Start of Record set
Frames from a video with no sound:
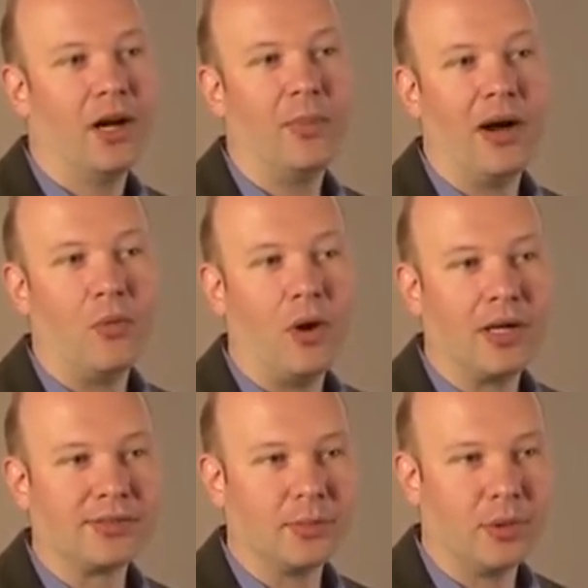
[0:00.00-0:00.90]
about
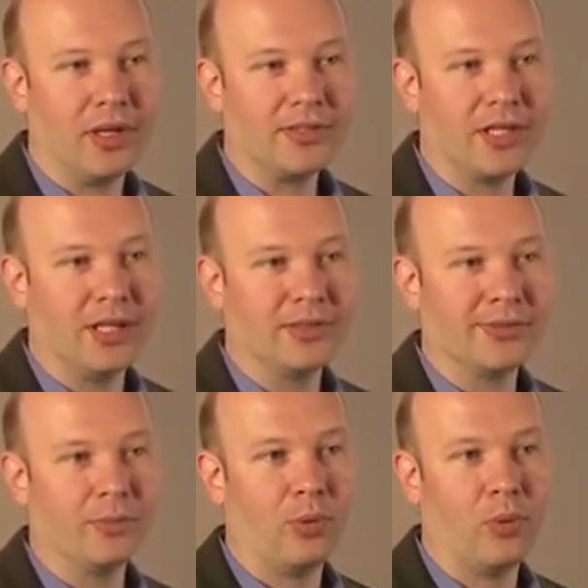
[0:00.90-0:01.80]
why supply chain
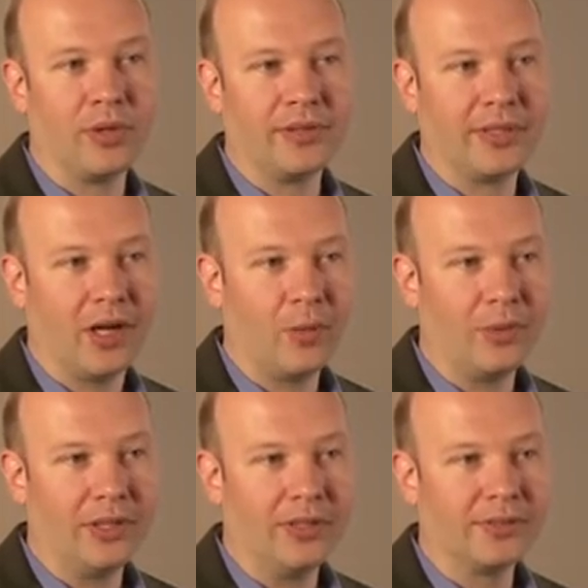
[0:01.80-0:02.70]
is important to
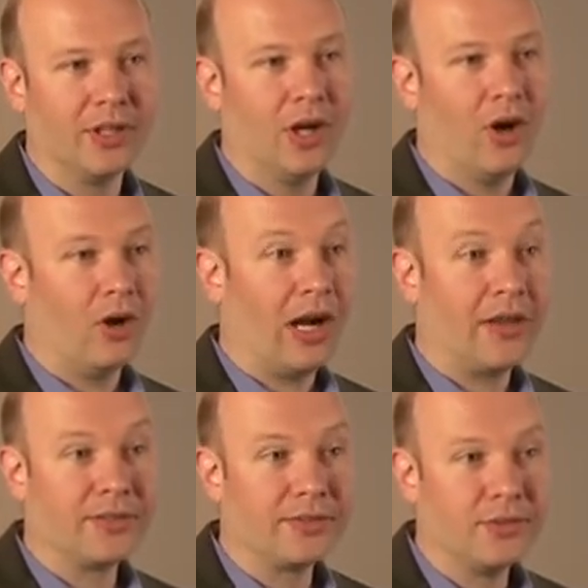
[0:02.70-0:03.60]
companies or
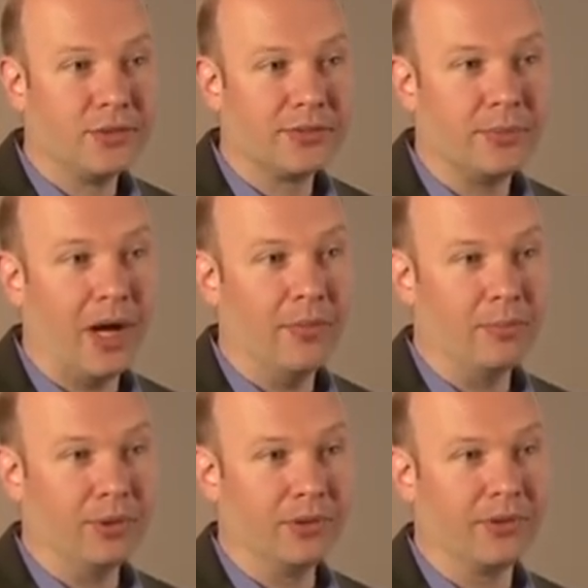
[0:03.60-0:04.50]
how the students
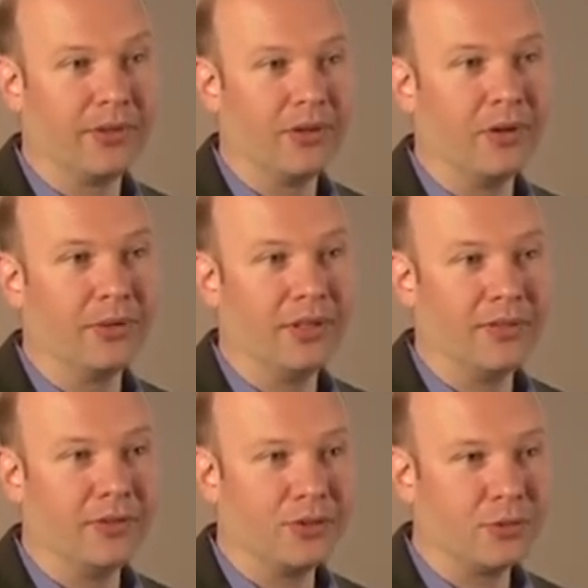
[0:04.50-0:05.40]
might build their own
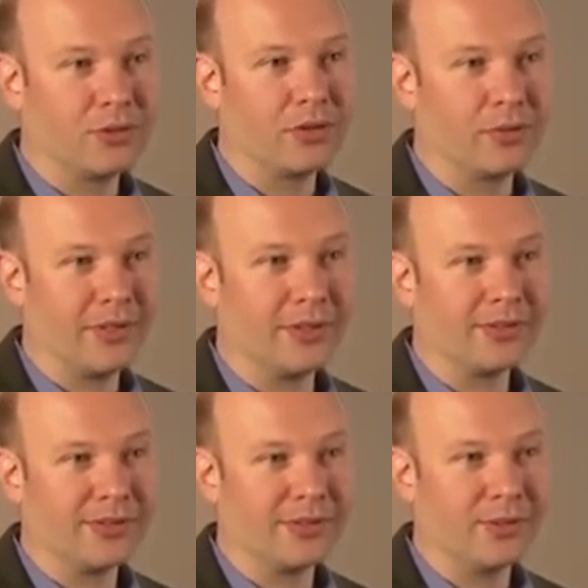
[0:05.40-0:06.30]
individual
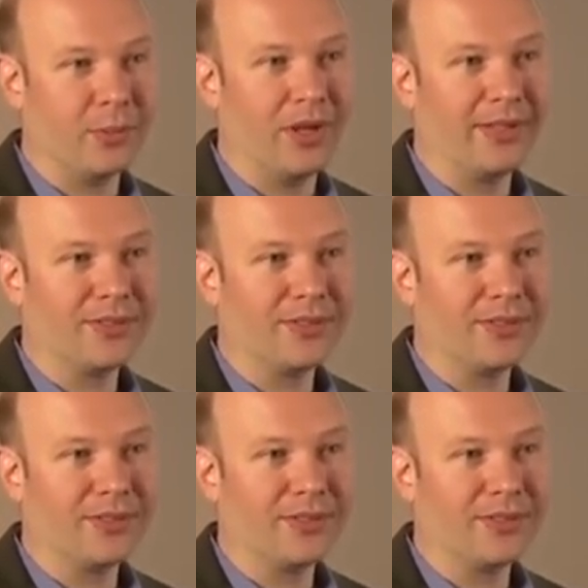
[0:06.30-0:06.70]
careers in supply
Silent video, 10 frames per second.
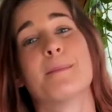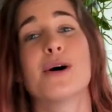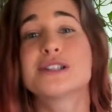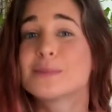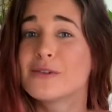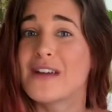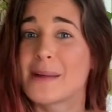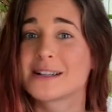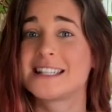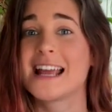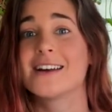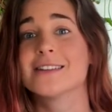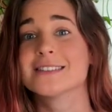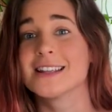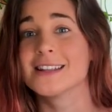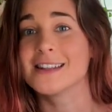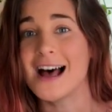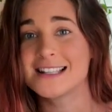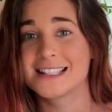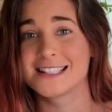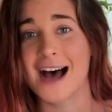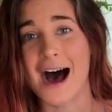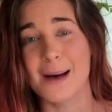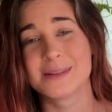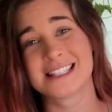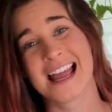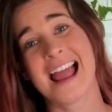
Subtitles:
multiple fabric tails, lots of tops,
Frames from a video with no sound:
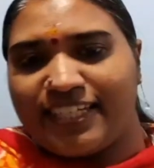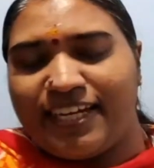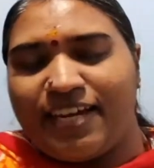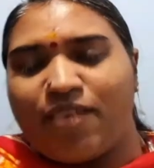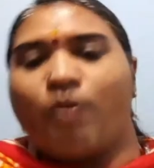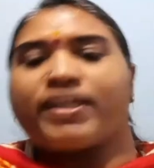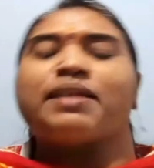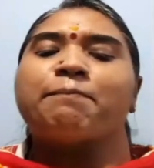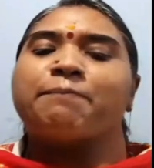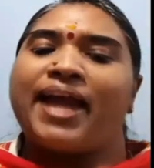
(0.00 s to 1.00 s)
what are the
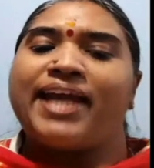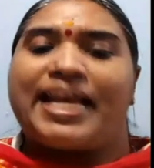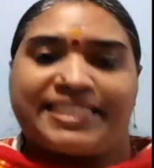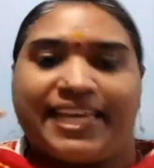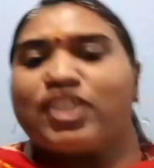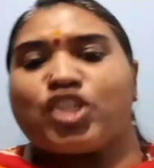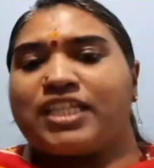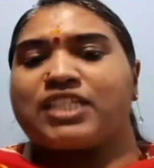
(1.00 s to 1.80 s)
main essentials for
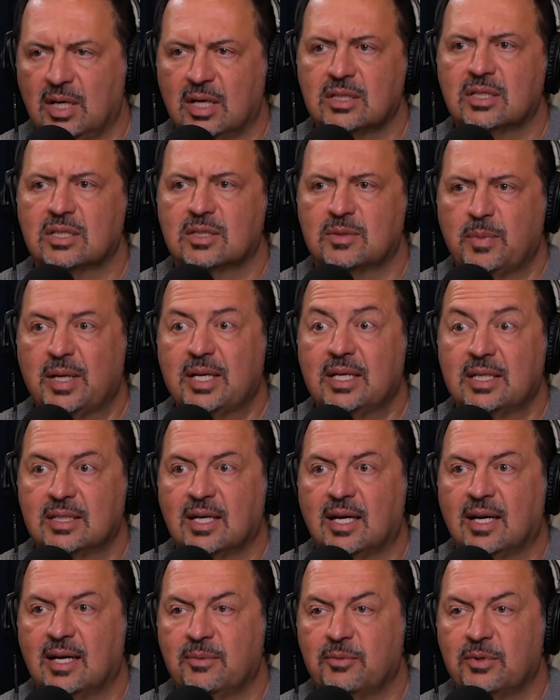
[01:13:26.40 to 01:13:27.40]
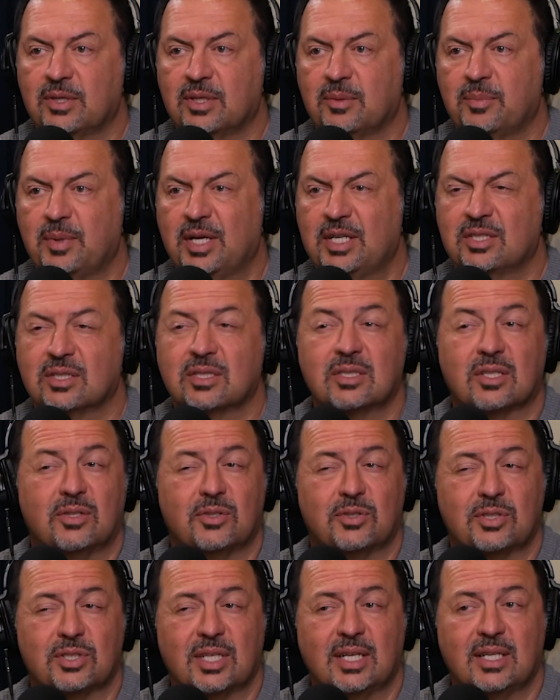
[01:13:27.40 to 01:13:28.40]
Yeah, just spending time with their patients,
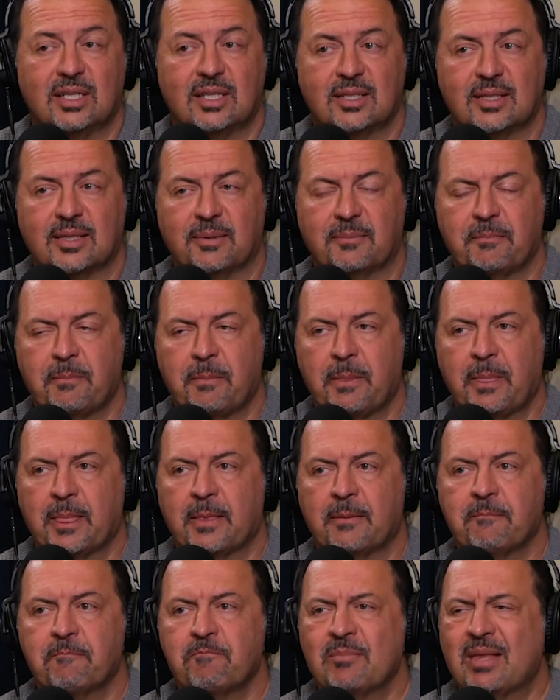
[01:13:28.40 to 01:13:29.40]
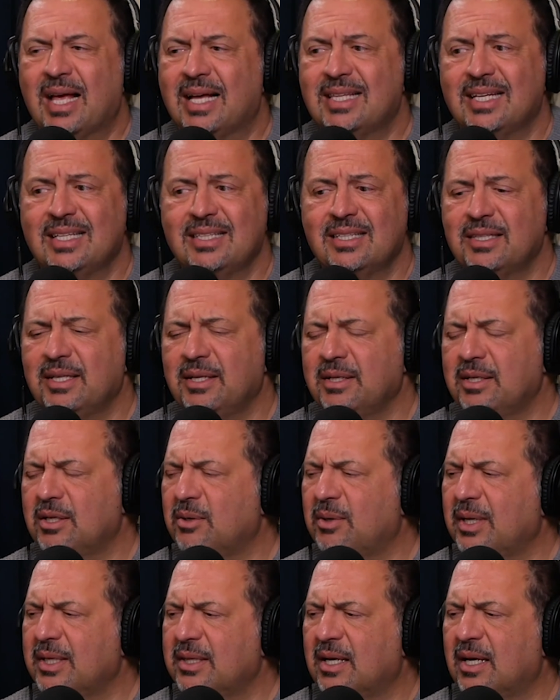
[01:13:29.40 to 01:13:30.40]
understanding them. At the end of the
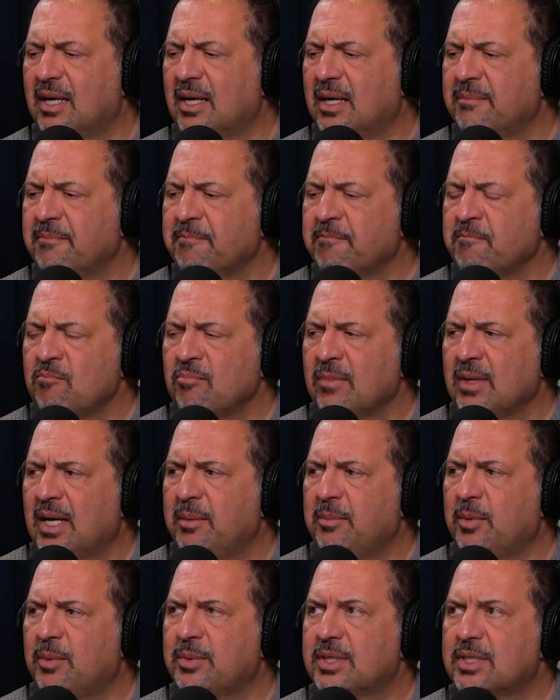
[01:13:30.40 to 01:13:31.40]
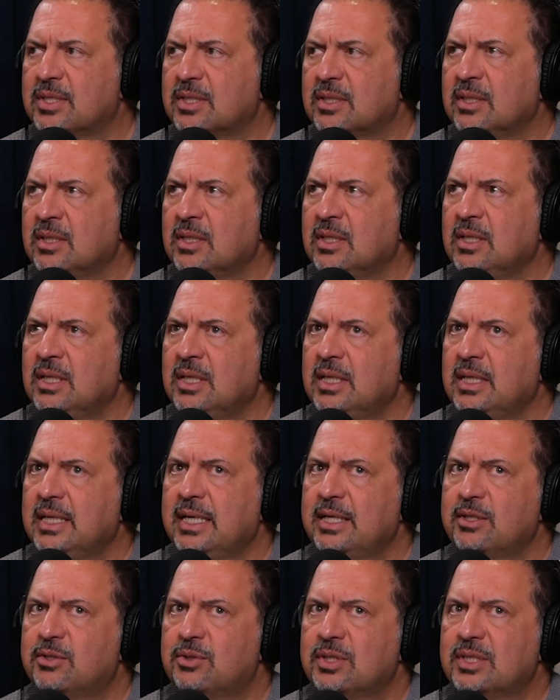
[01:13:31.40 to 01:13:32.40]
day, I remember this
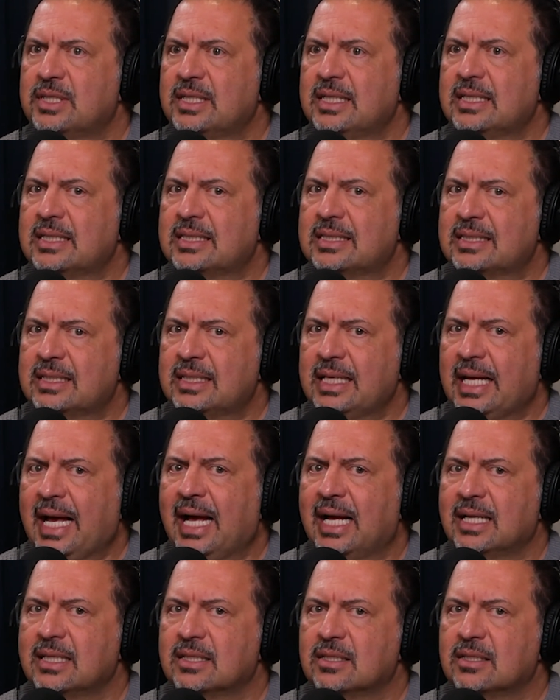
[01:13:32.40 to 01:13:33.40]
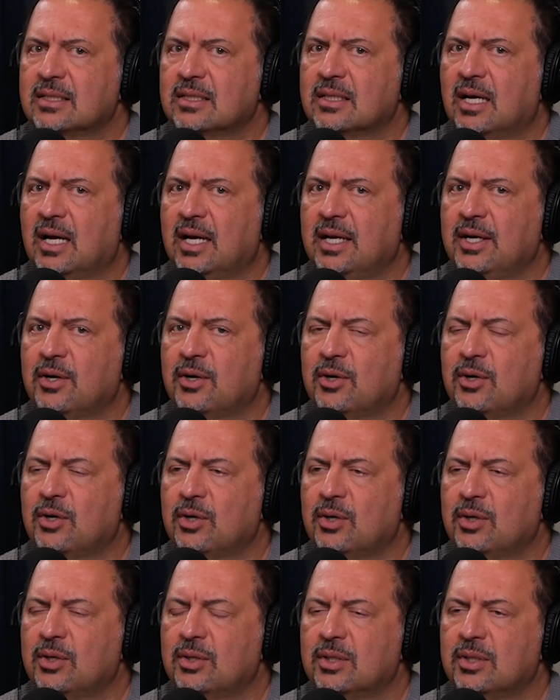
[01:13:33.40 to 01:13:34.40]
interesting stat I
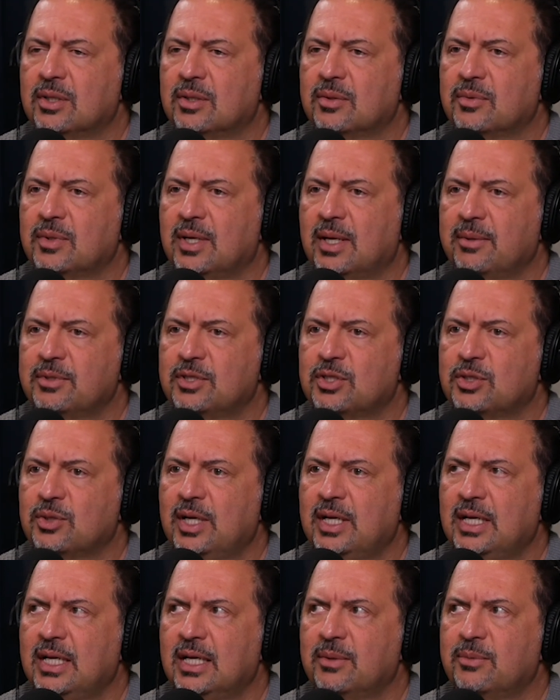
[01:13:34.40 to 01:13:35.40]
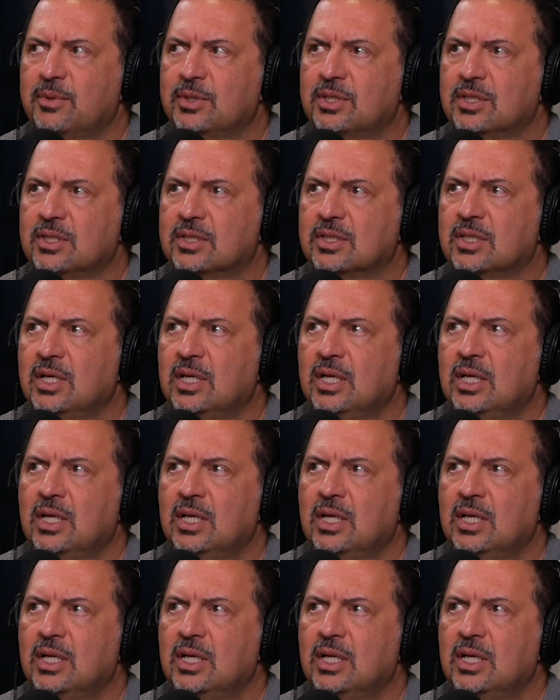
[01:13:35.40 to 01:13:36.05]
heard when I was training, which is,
End of Record set
# Exercise goal:
Give back an exact copy of only the lines from the one with "[01:13:30.40 to 01:13:31.40]" through the final line of the material, both included. Pictures do not belong in it.

# Response:
[01:13:30.40 to 01:13:31.40]
[01:13:31.40 to 01:13:32.40]
day, I remember this
[01:13:32.40 to 01:13:33.40]
[01:13:33.40 to 01:13:34.40]
interesting stat I
[01:13:34.40 to 01:13:35.40]
[01:13:35.40 to 01:13:36.05]
heard when I was training, which is,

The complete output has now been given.